The samples used in NCNPR screens often come from the center’s repository of more than 18,000 natural product specimens. Abbas Ali, principal scientist at the NCNPR, has tested thousands of these samples during his 14 years at the center.

“Initial screening for mosquito repellency is conducted using a bioassay (biological assay) system that exposes female mosquitoes to compound-treated fabric in small chambers,” he said. “Females are used because they alone transmit disease when biting to feed. We record the landing and biting on the treated surface. 

“If the test material is actively repellent, they will not land and feed.”

If a compound shows promise, it is then tested in another bioassay system that consists of a large cage where the mosquitos have the flexibility to move away from the repellent-treated surface. Finally, if the compound is active at this level, it is tested in a direct skin application bioassay by exposing a treated hand or arm in a cage.

The results show that compounds in Stenaria nigricans are very effective in repelling mosquitos.

Ali said it is important work because it supports the center’s mission to find compounds, extracts or essential oils that can be effectively used in practical situations.
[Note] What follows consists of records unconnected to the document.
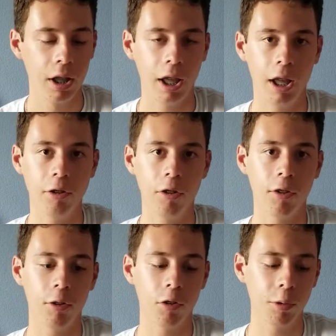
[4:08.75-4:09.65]
And just
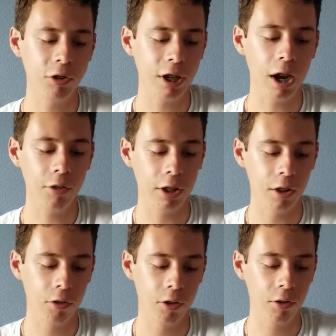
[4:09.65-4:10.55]
switching out the
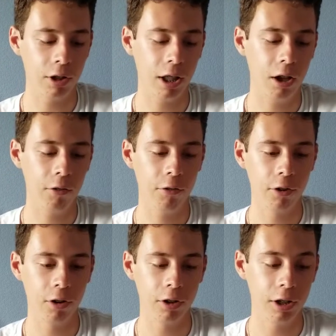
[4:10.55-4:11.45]
insoles allow
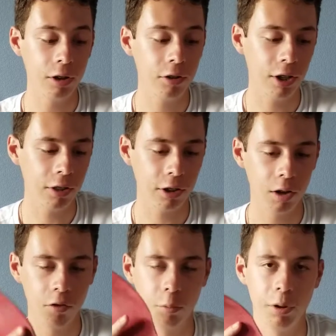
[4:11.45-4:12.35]
for you to take the
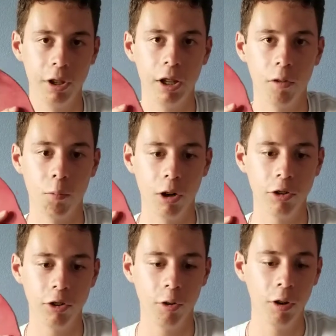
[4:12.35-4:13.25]
comfortability of one
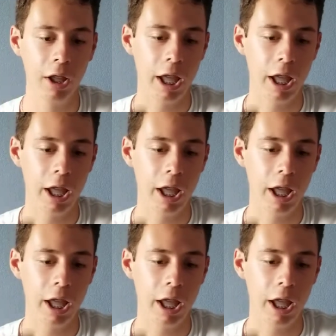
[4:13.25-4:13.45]
shoe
The benefits of natural insecticides as opposed to synthetic are great.

“With DEET, the chemical stays in place – degradation is very low,” he said. “We are working to find a safe and biodegradable natural compound to replace these chemicals. 

“We have made great strides in identifying natural products that are equally effective and easily available.”

In 2022, the NCNPR team was awarded a U.S. patent for the use of carrot seed essential oil and its pure compound carotol as mosquito repellent. They are seeking a development and commercialization partner for this technology.

As for the diamond flower, further testing is needed to determine its practicality as a repellent, Khan said.

“Other studies will need to look at factors like the stability of the molecule, the availability of the molecule and whether it is economically feasible or not,” he said. “There’s a lot of research that has to happen beyond us, but we collaborate with other USDA labs that do this kind of work. 

“After this, it could be considered a candidate for further development.”

The resources for this research were provided by grant “Toxicology, Chemical Ecology and Management of Invasive Ants,” funded by the U.S. Department of Agriculture, Agricultural Research Service, Specific Cooperative Agreement No. 58-6066-1-025.